Allo stesso modo, certe dichiarazioni d’intenti del tutto generiche ed aperte alle più svariate interpretazioni su temi importanti come la guerra, risultano fastidiose ed insufficienti a formare quel sentimento coeso di Italia che farebbe certamente bene tanto a noi che a chi tratta con noi nelle sedi diplomatiche. Se dovessimo rappresentare come la commedia dell’arte il teatrino al quale assistiamo, osservando con attenzione certe facce perplesse nelle dichiarazioni in mondovisione e certe frasi agrodolci che dicono tutto ed il contrario di tutto, potremmo convenire che oggi si recita a soggetto. Innanzi tutto, bisognerebbe scegliere da che parte stare, con tutto ciò che ne deriva, accettandolo serenamente e facendosene carico, perché le regole del gioco sono quelle, da sempre. Le scelte di campo non sono un optional, come non è affatto facoltativa la consapevolezza di appartenere, e con qualche riconoscenza, ad uno schieramento internazionale di tipo eminentemente militare, che non prevede chiacchiere ma azioni militari quando le regole di tale schieramento, liberamente deciso dagli Stati sovrani che vi hanno aderito, lo prevedano.

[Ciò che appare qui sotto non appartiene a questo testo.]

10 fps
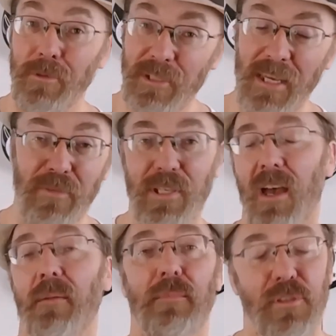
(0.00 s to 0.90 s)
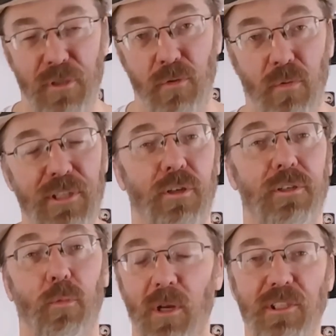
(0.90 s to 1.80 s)
Take the time to research
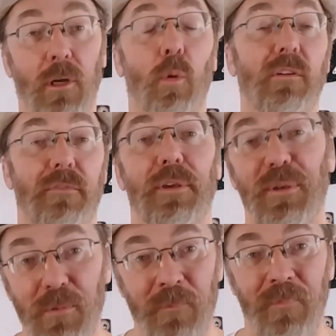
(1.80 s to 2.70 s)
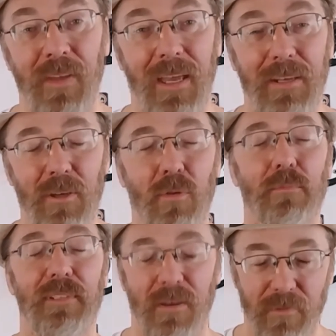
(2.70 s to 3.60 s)
what's going to work for you and you'll
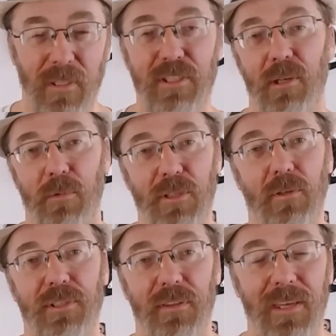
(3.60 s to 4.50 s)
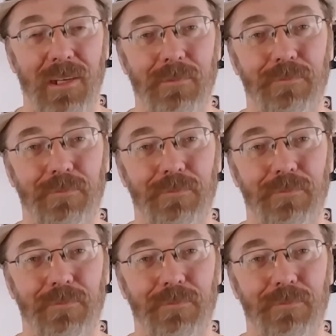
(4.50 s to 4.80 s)
definitely see results in the end.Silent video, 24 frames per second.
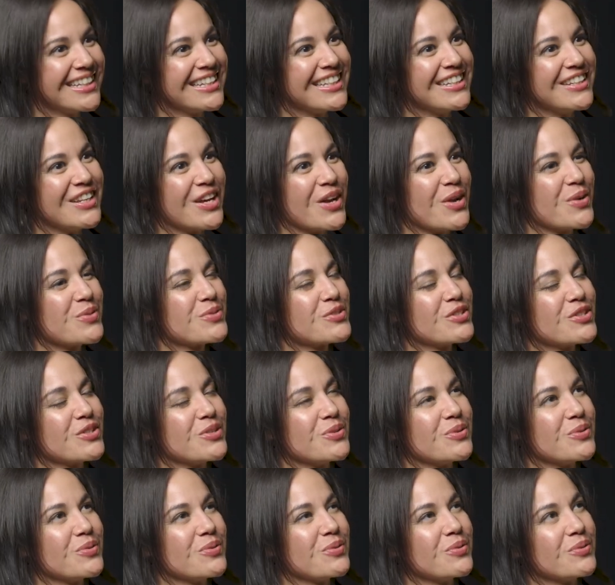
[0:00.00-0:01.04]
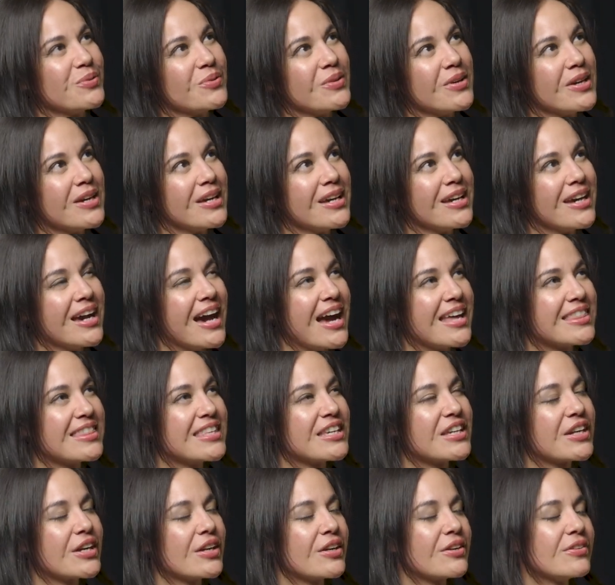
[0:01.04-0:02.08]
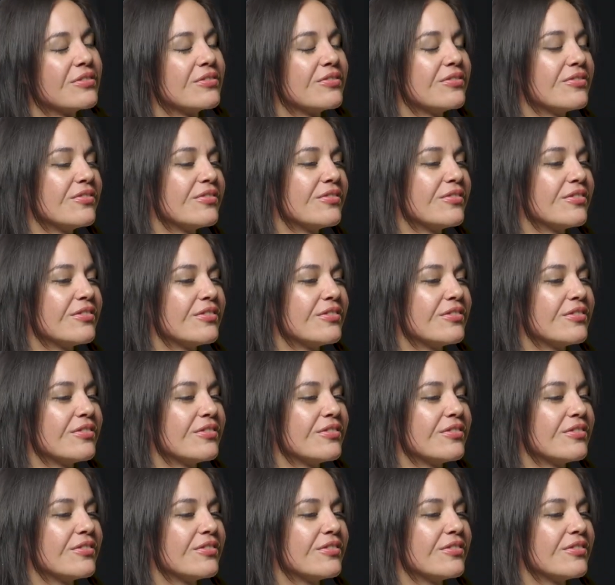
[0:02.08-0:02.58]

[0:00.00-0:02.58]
You know, I think of,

Cadiamo dal pero nell’apprendere che nel trattato costitutivo della Nato, risalente al 1949 e mai messo in dubbio o sconfessato da alcun Parlamento o esecutivo italiano, si parli d’intervento in armi e di supporto (anche) con le armi agli altri Stati che fanno parte del Trattato Nord Atlantico, per una forma di amnesia selettiva che non ci frutta certamente rispetto e considerazione nel mondo. Ormai avvezzi a tirarci indietro da qualsiasi impegno ed in qualsiasi momento, addirittura su richiesta di formazioni politiche non rappresentate in Parlamento o su istanza di ong varie e financo perché gradito alle gretine di turno, saremmo in grado persino di minare la Nato dall’interno, guadagnando un’altra “medaglia” se non ne avessimo già abbastanza appuntate al petto. Facciamo addirittura i sorpresi quando ci venga chiesto di contribuire con il 2 per cento del Pil alle spese Nato, come fanno da molto più tempo di noi una ventina di Paesi europei senza battere ciglio, ma tuttavia speriamo nell’intervento Nato per nostro conto, se le cose si mettessero male per noi. Ovviamente, se possibile, non inviando né uomini né mezzi in tale contingente del quale siamo partecipanti per trattato.
Anche in questo caso e su questa materia, siamo veri e propri forgiatori di una congerie infinita di eccezioni, distinguo, magari con pandette che vorremmo fossero aggiunte ai trattati per diversificarci e tenere posizioni più defilate, nel più sconsolante spettacolo di una vera ed instancabile fucina dell’incoerenza assoluta che, spiace ammetterlo, siamo diventati ed ampiamente conosciuti nel mondo.